Complications / Issues
Sleepwalking does not directly pose any health concerns. However, accidents may happen as the Sleepwalker attempts to perform actions without the control of their conscious mind. If the sleepwalker commits a criminal offence while asleep, or while they claim they were asleep, then a defense of automatism may be available to them, allowing them to get away with lesser or no charges. A common myth surrounding this disorder is that one should never wake sleepwalkers while they are engaged in the activity. In truth, there is no implicit danger in waking sleepwalkers, though the subjects may be disoriented or embarrassed when awakened.
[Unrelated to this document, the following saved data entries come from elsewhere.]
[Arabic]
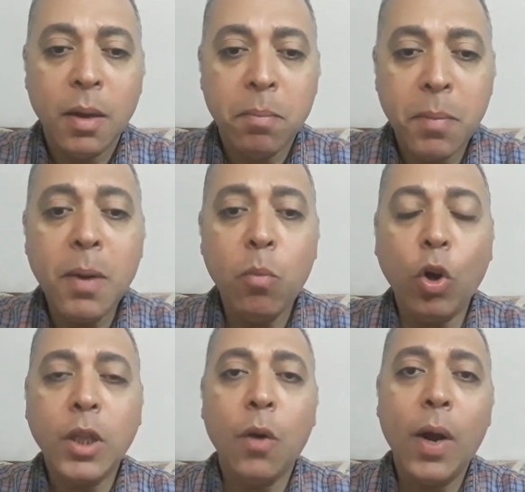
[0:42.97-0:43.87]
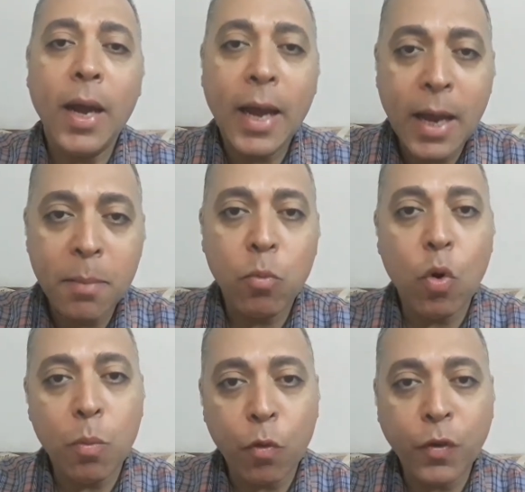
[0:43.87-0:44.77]
من محتوى هام
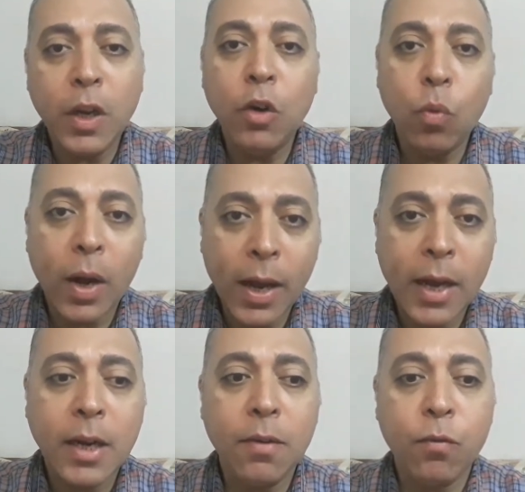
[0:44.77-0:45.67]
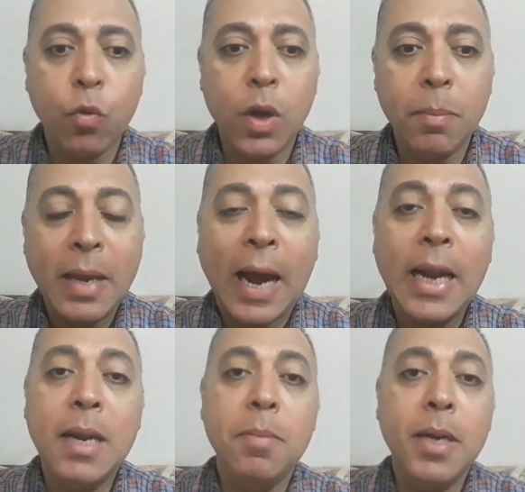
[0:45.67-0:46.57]
ومفيد وهادف
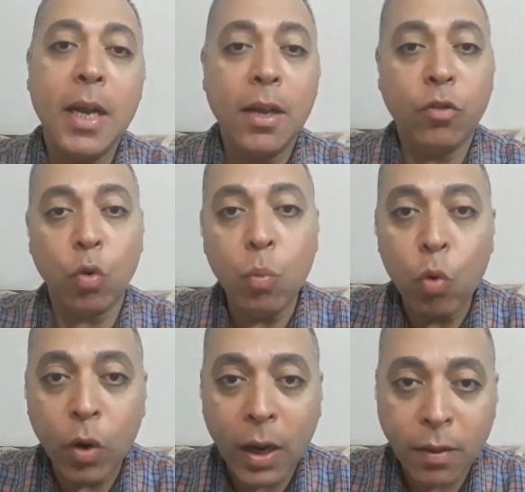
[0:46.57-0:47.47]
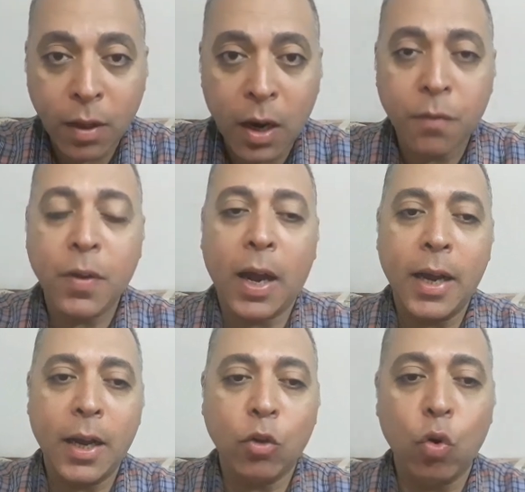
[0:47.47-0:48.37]
وبيعلم الناس أمور كثيرة في
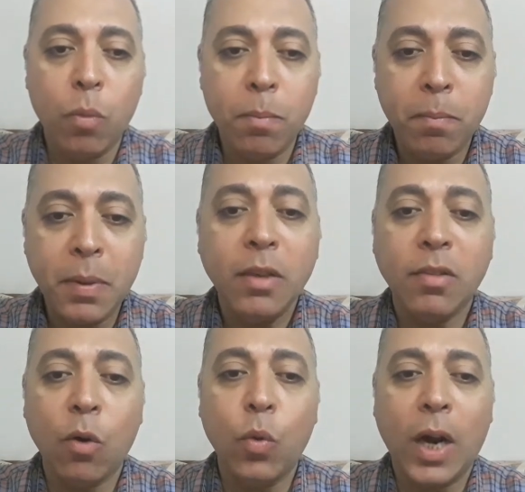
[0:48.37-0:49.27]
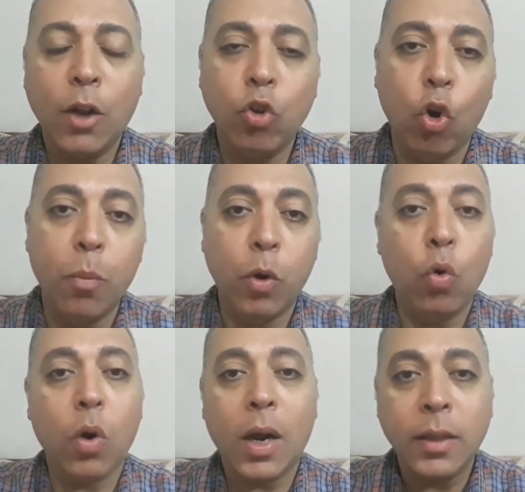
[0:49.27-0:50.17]
حياتهم بيزود عندهم
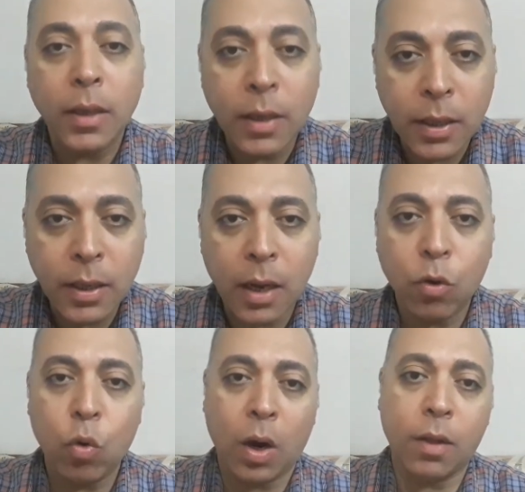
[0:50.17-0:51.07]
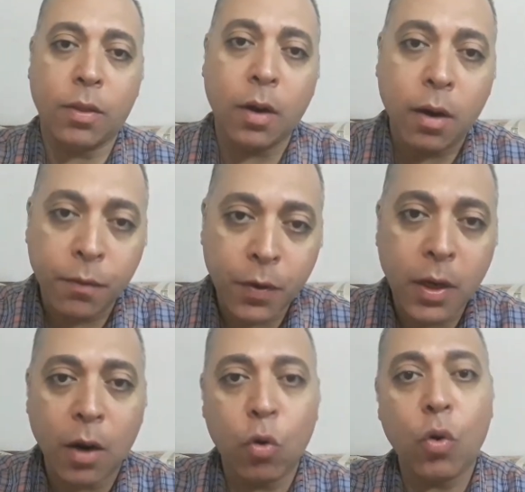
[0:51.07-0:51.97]
الجرعة الدينية الجرعة
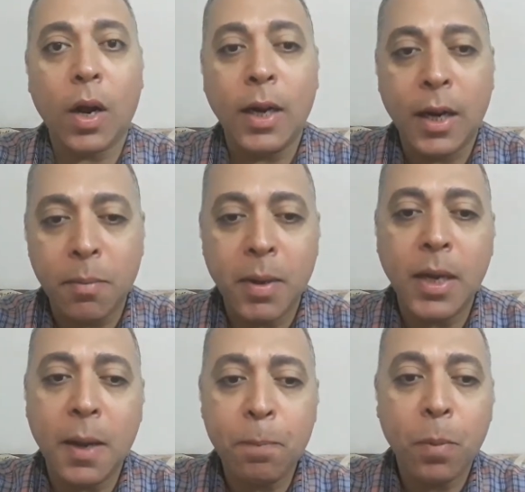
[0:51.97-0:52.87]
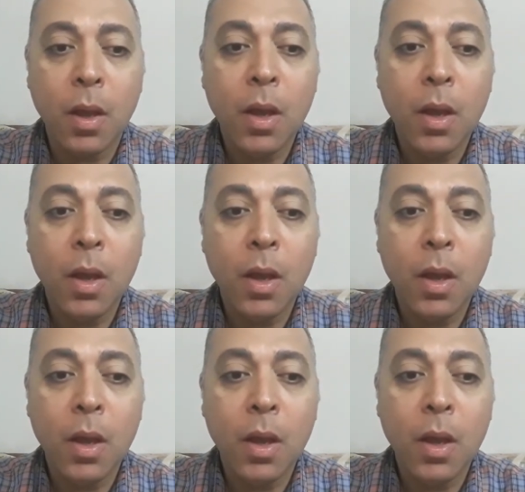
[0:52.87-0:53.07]
الثقافية الجرعة العلمية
The danger lies not in the fact that something might happen to the sleepwalker, but to the individual doing the waking, as occasionally the sleepwalkers get aggressive when interrupted. Although the majority of the time, nothing happens, it is not unheard of for assaults or even homicide to occur (though the latter is extremely rare). However sleepwalkers are much more likely to endanger themselves than anyone else. When sleepwalkers are a danger to themselves or others, (for example, when climbing up or down steps or trying to use a potentially dangerous tool such as a stove or a knife), steering them away from the danger or even waking them is advisable. It has even been reported that people have fallen out of windows while sleepwalking and died as a result.
Treatment
Treatment for Sleepwalking is often unnecessary, especially if episodes are infrequent and uncomplicated. Safety issues are of prime importance for someone who sleepwalks and to others who are involved with managing the condition. The following measures are usually recommended: - Locate the bedroom on the main floor, if possible. - Lock the windows and cover them with large, heavy drapes. - Keep the floor and room clear of potentially harmful objects. - Remove any hazardous materials and sharp objects from the room and secure them in the house. - Stay on the first floor when visiting others and when sleeping at a hotel. Medication may be used to treat Sleepwalking sufferers, especially where episodes are violent, injurious, frequent, or disruptive. Therapy usually consists of the following class of medications: - Benzodiazepines: These drugs suppress muscle contractions and assist people in staying asleep. Diazepam, Alprazolam, or other tricyclic antidepressant may be used. Among other things, these drugs inhibit chemical processes associated with sleep regulation, which, depending on the patient, may result in effective treatment and fewer sleepwalking episodes. Please Note: Benzodiazepines are also used to treat Periodic Limb Movement Disorder (PLMD) and Restless Leg Syndrome (RLS). Biofeedback and hypnosis have also been used effectively with some sleepwalking sufferers.
Prevention
The best way to prevent or reduce the onset of the symptoms and complications of Sleepwalking is for the sufferer to work with their doctor so that the causes can be treated, removed, or reduced. In addition, various simple safety measures may also recommended to protect those who sleep walk and their partners / families. See section 4.15.5 Treatment above.